Bug fix policy

Actonic Products makes it a priority to ensure that customers' systems cannot be compromised by exploiting vulnerabilities in Actonic Products apps for various Atlassian products. 

Use the Service Desk portal https://actonic.atlassian.net/servicedesk/customer/portal/8 to submit a bug report.

Scope

The following describes how and when we resolve security bugs in our apps and applies only to applications for various Atlassian products. It does not describe the complete disclosure or advisory process that we follow or any other processes for non-Atlassian related products.

Security bug fix Service Level Agreement (SLA)

We have defined the following timeframes for fixing security issues in our products:

  • Critical severity bugs will be fixed in an app within 4 weeks of being reported

  • High severity bugs will be fixed in an app within 6 weeks of being reported

  • Medium severity bugs will be fixed in an app within 8 weeks of being reported

Critical Vulnerabilities

When a Critical security vulnerability is discovered by Actonic Products or reported by a third party, Actonic Products will do all of the following:

  • Issue a new, fixed release for the current version of the affected product as soon as possible.

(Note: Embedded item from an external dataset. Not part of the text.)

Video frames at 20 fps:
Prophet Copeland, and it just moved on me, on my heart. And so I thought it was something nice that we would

  • Remove the affected release from the marketplace listing to avoid any future usage.

APP
SECURITY UPDATE POLICY
APP
SECURITY UPDATE POLICY

All the officially supported apps for Server and Data Center products:

https://marketplace.atlassian.com/apps/1219041/gdpr-dsgvo-and-security-for-confluence

https://marketplace.atlassian.com/apps/1218962/gdpr-dsgvo-and-security-for-jira

https://marketplace.atlassian.com/apps/1216891/power-jql-extended-search-functions

https://marketplace.atlassian.com/apps/1217271/inline-table-editing

https://marketplace.atlassian.com/apps/1217328/show-inline-comments-in-editor

https://marketplace.atlassian.com/apps/1218874/who-is-online-for-jira

https://marketplace.atlassian.com/apps/1219918/fast-user-switcher-fus-for-confluence

https://marketplace.atlassian.com/apps/1220356/fast-user-switcher-fus-for-jira

https://marketplace.atlassian.com/apps/1227537/timesheet-builder-time-tracking-and-worklog-analysis

https://marketplace.atlassian.com/apps/1216997/report-builder-jira-reports-and-data-analysis?hosting=cloud&tab=overview

We will only issue new bug fix releases for the current release version.

Customers should update the app from the marketplace when a bug fix release becomes available to ensure that the latest fixes have been applied.

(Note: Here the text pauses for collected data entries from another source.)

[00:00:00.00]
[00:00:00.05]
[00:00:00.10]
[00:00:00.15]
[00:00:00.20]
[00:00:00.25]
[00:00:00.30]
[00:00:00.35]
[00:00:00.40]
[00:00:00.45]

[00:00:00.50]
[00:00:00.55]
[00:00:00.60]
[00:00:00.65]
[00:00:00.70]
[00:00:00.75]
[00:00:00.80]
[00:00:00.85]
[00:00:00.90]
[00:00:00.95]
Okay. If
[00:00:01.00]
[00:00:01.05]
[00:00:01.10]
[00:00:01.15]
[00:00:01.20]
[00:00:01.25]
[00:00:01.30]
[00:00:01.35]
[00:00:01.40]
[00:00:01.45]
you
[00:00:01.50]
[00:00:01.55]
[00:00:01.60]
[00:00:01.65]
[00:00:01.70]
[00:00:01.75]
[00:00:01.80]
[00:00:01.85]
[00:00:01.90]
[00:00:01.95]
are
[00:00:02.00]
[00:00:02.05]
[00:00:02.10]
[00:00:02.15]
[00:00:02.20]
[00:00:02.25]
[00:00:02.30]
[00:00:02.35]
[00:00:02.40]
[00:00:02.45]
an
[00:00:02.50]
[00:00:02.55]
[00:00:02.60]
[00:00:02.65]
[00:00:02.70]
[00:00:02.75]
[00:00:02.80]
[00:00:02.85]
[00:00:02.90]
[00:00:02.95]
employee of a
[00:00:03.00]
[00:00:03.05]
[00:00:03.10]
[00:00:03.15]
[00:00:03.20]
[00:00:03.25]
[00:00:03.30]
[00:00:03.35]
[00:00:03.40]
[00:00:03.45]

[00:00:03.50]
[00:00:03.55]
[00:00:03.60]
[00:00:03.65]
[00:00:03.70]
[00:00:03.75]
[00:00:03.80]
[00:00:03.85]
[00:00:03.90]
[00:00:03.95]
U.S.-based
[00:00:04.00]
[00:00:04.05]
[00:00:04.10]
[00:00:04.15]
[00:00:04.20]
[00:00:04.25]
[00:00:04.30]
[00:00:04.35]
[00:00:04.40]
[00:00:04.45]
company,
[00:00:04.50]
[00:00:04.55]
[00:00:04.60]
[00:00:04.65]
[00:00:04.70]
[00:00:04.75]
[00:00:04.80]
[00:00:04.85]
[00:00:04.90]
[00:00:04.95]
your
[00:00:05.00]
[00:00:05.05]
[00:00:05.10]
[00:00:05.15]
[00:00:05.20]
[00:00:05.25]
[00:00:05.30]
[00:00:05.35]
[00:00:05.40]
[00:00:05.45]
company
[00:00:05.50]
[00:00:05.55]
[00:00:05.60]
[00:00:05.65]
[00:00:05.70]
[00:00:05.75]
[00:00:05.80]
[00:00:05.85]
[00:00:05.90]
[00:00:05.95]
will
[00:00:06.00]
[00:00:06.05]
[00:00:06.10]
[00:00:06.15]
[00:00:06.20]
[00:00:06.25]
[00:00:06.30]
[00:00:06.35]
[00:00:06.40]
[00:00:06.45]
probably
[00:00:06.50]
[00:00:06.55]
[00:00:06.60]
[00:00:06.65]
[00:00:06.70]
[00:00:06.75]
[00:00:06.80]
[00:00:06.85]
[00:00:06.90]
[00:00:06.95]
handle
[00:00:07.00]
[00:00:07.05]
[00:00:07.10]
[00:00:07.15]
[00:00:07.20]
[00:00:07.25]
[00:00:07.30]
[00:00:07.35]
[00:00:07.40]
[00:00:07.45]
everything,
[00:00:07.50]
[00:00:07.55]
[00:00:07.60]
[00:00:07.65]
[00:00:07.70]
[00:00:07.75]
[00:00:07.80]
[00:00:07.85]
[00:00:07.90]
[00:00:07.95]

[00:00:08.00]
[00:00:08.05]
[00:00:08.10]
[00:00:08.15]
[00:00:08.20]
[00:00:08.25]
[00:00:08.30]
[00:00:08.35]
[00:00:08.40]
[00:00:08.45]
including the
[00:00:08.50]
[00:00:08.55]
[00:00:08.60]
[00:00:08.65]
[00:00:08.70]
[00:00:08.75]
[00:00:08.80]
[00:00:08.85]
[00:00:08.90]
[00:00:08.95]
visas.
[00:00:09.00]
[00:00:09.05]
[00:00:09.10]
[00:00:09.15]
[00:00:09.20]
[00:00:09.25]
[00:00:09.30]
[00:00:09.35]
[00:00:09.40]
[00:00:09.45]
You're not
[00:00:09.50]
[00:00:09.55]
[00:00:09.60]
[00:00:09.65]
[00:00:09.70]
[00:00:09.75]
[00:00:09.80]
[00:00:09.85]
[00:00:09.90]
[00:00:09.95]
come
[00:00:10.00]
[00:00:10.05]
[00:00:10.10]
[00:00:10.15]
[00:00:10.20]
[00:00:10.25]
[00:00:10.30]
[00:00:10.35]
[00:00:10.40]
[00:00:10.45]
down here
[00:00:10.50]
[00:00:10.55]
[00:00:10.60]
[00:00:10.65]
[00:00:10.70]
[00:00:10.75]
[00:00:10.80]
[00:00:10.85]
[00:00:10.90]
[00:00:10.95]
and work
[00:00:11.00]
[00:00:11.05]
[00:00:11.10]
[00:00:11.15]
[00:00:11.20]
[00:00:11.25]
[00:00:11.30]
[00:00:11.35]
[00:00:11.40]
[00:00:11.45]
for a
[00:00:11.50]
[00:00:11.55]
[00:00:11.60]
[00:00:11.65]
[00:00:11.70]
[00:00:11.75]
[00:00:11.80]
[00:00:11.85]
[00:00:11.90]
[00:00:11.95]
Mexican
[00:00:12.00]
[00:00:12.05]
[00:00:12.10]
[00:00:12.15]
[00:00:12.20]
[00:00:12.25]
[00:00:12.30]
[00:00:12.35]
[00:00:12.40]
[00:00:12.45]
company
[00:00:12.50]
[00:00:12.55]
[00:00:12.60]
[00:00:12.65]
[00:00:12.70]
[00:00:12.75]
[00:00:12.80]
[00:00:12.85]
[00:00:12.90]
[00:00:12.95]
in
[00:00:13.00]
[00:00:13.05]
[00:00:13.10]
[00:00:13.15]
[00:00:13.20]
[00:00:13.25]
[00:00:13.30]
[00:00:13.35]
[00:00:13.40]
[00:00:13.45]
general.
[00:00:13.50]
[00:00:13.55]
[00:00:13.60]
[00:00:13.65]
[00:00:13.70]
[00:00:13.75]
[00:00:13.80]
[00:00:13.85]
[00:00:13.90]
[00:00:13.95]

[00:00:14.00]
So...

All the officially supported apps for Cloud products:

https://marketplace.atlassian.com/apps/1218962/gdpr-dsgvo-and-security-for-jira

https://marketplace.atlassian.com/apps/1219041/gdpr-dsgvo-and-security-for-confluence

https://marketplace.atlassian.com/apps/1227537/timesheet-builder-time-tracking-and-worklog-analysis

https://marketplace.atlassian.com/apps/1217271/inline-table-editing

https://marketplace.atlassian.com/apps/1218874/who-is-online-for-jira

https://marketplace.atlassian.com/apps/1216997/report-builder-jira-reports-and-data-analysis?hosting=cloud&tab=overview

The critical vulnerabilities resolution process does not apply to our Cloud products as these services are always fixed by Actonic Products without any additional action from customers.

Non-critical vulnerabilities

When a security issue of a High, Medium or Low severity is discovered, Actonic Products will include a fix in one of the next scheduled releases.